**Material for this task**
****

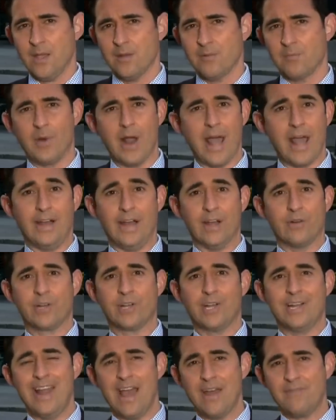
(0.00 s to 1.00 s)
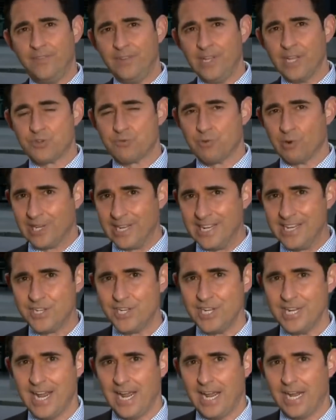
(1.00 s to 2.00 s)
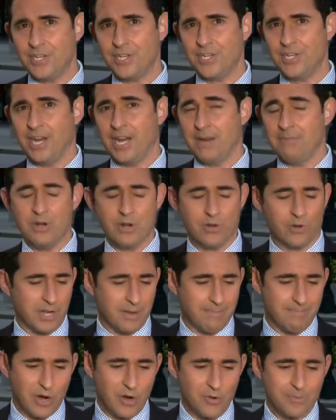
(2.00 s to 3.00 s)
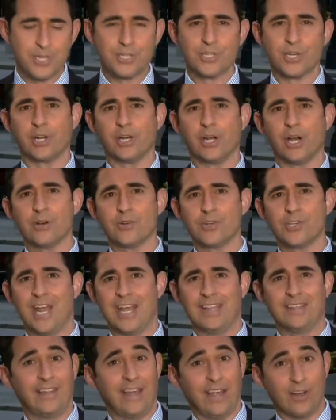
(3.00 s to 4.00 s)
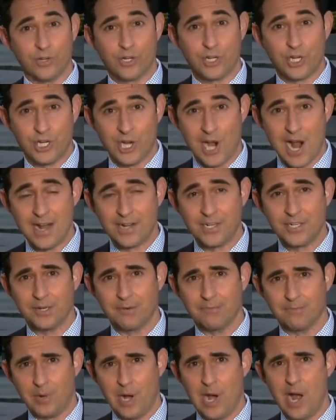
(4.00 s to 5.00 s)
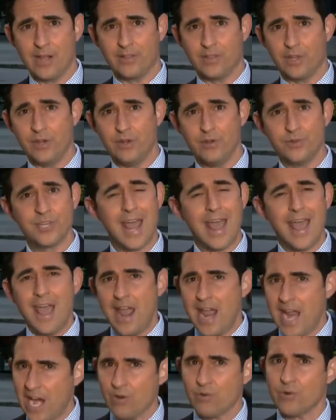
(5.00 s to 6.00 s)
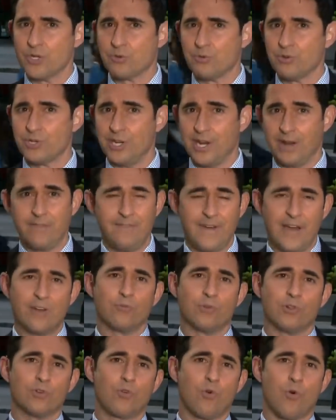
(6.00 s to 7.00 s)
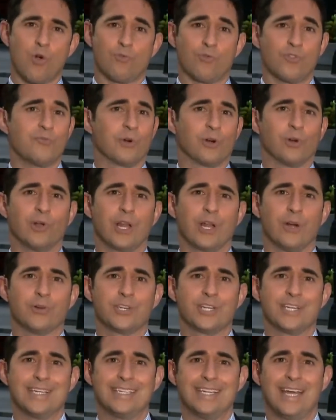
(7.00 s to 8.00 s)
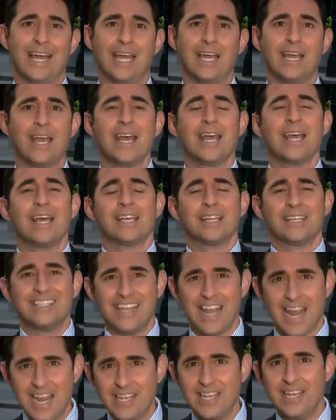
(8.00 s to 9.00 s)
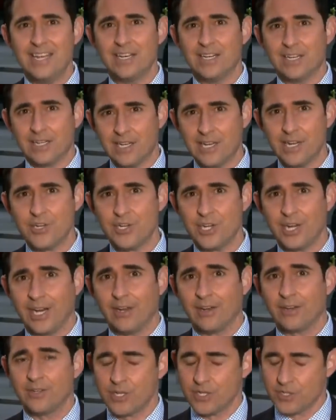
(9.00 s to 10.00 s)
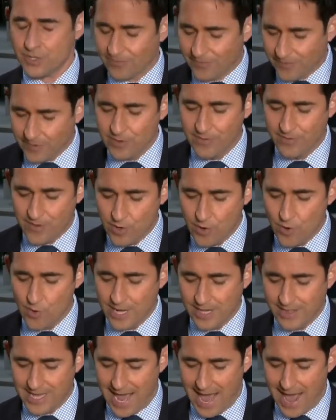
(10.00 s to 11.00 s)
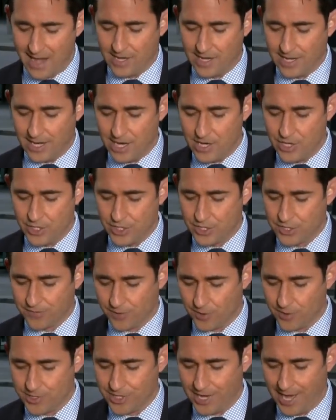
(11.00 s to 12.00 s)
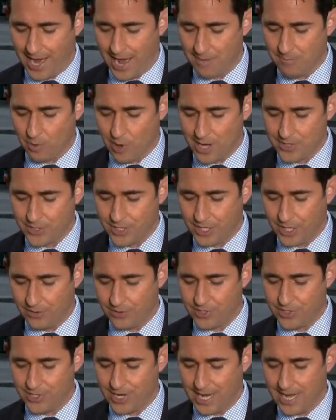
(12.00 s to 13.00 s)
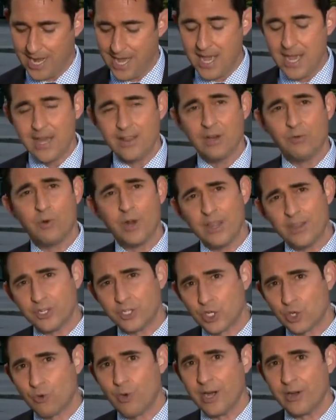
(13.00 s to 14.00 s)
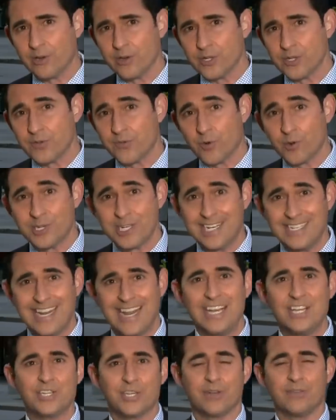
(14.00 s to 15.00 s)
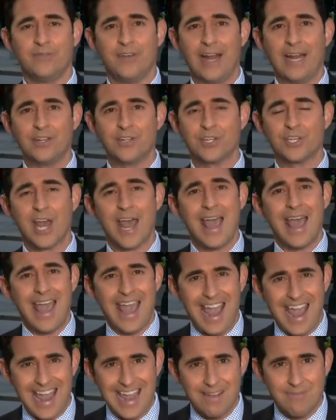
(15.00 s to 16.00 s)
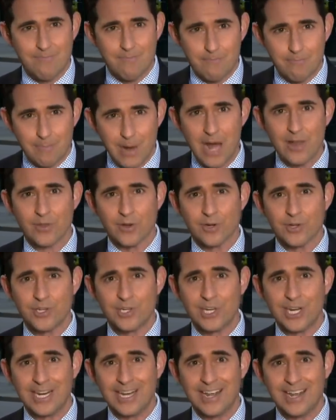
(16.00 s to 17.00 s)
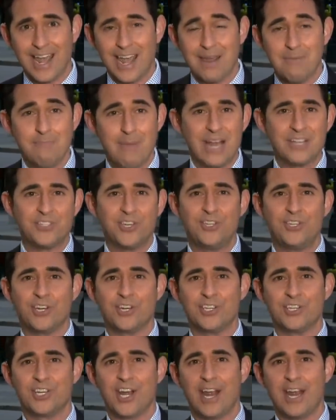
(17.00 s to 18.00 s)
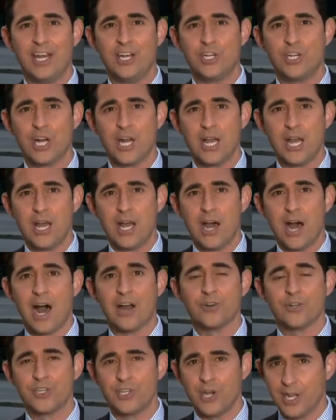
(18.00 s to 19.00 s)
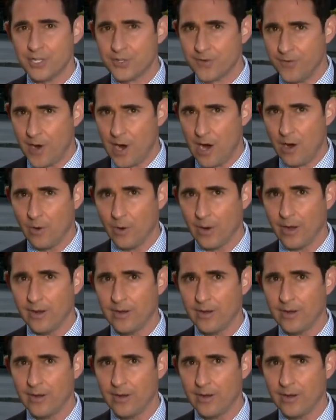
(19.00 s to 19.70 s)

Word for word: Brad and Irika, Netflix releasing a statement only moments ago saying that they are shocked by the news. Harris was in a federal courtroom earlier today taking a listen viewing the allegations firsthand, prosecutors say that one of the triggers for today's events, a mother seeing a message exchange on her son's phone.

****

**Work order**
What is needed here is an exact transcript of the data above, pictures excluded.

**Expected answer**
(0.00 s to 1.00 s)
(1.00 s to 2.00 s)
(2.00 s to 3.00 s)
(3.00 s to 4.00 s)
(4.00 s to 5.00 s)
(5.00 s to 6.00 s)
(6.00 s to 7.00 s)
(7.00 s to 8.00 s)
(8.00 s to 9.00 s)
(9.00 s to 10.00 s)
(10.00 s to 11.00 s)
(11.00 s to 12.00 s)
(12.00 s to 13.00 s)
(13.00 s to 14.00 s)
(14.00 s to 15.00 s)
(15.00 s to 16.00 s)
(16.00 s to 17.00 s)
(17.00 s to 18.00 s)
(18.00 s to 19.00 s)
(19.00 s to 19.70 s)

Word for word: Brad and Irika, Netflix releasing a statement only moments ago saying that they are shocked by the news. Harris was in a federal courtroom earlier today taking a listen viewing the allegations firsthand, prosecutors say that one of the triggers for today's events, a mother seeing a message exchange on her son's phone.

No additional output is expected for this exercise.